Больные уже вовсю разгуливали по коридору, волоча руки и ноги, спеленатые бинтами, бережно неся послеоперационные животы. У меня не было халата, не было даже ночной рубашки, и встать на глазах у восхищенной публики из-под одеяла я не могла. Женщина в белом, стуча каблуками, пронеслась мимо, остановилась, глянула на меня:
– Он тебе сейчас все принесет, не переживай!
– Кто – он?
– Знакомый твой из двенадцатой палаты. С утра пристал к сестре-хозяйке, чтоб халат тебе выдала.
Я вспомнила ночного ангела и его тайну. Он тотчас и явился, неся в левой руке белую ширму и через правую, забинтованную, перекинув что-то зеленое и байковое.
– Доброе утро!
Он аккуратно расставил ширму и заметил одному из больных, что рассматривать тут особо нечего. С горем пополам я оделась. Потом он принес мне завтрак, который я есть не стала, и тросточку, с которой я отправилась позвонить. Мама всплакнула в трубку, что врач не разрешает забрать меня домой даже на новогоднюю ночь, что халат и все необходимое она принесет через час, что говорят, как встретишь Новый год, так его и проведешь, не дай Бог, конечно…
Я доковыляла до своей койки в полной уверенности, что ничего хорошего в этой жизни меня не ждет.

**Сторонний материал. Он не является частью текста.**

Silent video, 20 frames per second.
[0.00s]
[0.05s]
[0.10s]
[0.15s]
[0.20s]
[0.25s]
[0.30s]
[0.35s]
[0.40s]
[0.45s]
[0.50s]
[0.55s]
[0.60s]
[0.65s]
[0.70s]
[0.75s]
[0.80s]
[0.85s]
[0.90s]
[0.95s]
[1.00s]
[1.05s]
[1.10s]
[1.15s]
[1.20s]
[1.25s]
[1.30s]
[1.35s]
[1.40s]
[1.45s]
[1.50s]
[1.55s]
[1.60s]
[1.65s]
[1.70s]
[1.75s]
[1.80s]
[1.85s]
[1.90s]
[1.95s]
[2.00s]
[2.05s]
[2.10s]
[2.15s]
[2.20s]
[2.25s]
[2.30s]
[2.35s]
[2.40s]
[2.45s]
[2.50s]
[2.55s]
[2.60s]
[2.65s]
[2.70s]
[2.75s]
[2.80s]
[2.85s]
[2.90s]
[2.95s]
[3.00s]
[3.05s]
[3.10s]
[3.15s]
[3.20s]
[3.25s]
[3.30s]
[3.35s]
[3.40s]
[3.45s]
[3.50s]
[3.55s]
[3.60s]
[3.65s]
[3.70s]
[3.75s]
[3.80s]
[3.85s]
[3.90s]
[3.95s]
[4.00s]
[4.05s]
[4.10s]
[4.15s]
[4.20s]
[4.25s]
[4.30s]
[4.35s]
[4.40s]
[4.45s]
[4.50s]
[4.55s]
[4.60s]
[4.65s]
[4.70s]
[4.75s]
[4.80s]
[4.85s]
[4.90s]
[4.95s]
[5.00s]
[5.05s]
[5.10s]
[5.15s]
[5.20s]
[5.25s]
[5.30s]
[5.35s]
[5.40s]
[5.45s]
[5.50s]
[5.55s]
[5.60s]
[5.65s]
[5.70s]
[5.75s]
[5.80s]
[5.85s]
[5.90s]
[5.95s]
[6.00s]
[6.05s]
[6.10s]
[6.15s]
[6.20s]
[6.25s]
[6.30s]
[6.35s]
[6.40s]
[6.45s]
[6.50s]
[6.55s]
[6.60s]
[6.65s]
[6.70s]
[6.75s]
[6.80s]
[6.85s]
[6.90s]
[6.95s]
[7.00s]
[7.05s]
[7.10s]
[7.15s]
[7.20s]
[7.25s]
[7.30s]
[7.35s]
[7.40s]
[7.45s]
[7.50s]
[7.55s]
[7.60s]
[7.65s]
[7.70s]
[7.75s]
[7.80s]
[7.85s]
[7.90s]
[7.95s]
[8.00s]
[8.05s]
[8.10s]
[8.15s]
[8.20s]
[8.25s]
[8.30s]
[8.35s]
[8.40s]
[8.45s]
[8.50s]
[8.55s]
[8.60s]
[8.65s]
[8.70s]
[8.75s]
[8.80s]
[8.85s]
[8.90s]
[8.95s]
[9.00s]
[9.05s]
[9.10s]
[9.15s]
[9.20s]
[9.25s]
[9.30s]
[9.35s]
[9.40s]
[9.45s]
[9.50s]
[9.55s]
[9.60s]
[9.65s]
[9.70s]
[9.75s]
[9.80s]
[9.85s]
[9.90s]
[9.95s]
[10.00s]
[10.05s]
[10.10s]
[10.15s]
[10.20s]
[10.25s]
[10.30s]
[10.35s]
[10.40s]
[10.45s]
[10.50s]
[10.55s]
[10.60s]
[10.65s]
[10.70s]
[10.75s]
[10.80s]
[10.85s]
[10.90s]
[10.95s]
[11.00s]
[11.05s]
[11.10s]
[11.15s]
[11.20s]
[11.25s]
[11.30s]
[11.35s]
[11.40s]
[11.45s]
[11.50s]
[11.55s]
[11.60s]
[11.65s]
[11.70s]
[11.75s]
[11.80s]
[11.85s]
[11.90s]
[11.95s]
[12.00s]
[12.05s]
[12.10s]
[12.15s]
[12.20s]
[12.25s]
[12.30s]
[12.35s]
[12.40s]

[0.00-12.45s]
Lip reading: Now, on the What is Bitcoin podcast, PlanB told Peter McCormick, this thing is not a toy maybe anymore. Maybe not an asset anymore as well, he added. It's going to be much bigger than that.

Я рыдала до перевязки, потом орала на перевязке, когда медсестра подло дернула присохший бинт и долго потом ковырялась в бедной моей ноге. Очевидно, о моем поведении доложили кому следует, потому что пришел молодой усатый доктор, хорошенько меня рассмотрел и сказал, что концерты не помогут, из больницы уехать мне не разрешат и я вполне в силах сообщить своей мамочке, чтобы она не названивала во все инстанции с требованием отпустить меня домой.
Володя два раза приходил молча посидеть рядом. В третий раз он сказал, что вообще-то Новых годов в моей жизни будет сколько угодно, что ничего страшного нет. Ну что он в этом понимал, тот Володя!
Приходил и доктор. Спросил весело: «Все ревешь? Надо же, сколько лишней жидкости в организме!» На второй раз, пробегая мимо, удивился, откуда в организме столько лишних сил для страданий. На третий раз уже поморщился. Часов в восемь вечера, когда я слушала молчание Володи и все еще разливалась слезами, доктор крикнул из другого конца коридора: «Нина, отправляй эту царевну несмеяну, за ней приехали! И чтоб завтра, – это он сказал уже мне, – завтра к шести часам на этом самом месте – как штык! Ну надо же! – всплеснул он руками. – Выревела-таки!» Оказывается, к вечеру он сам позвонил нам домой и потребовал, чтобы мама моментально забрала свою истеричку.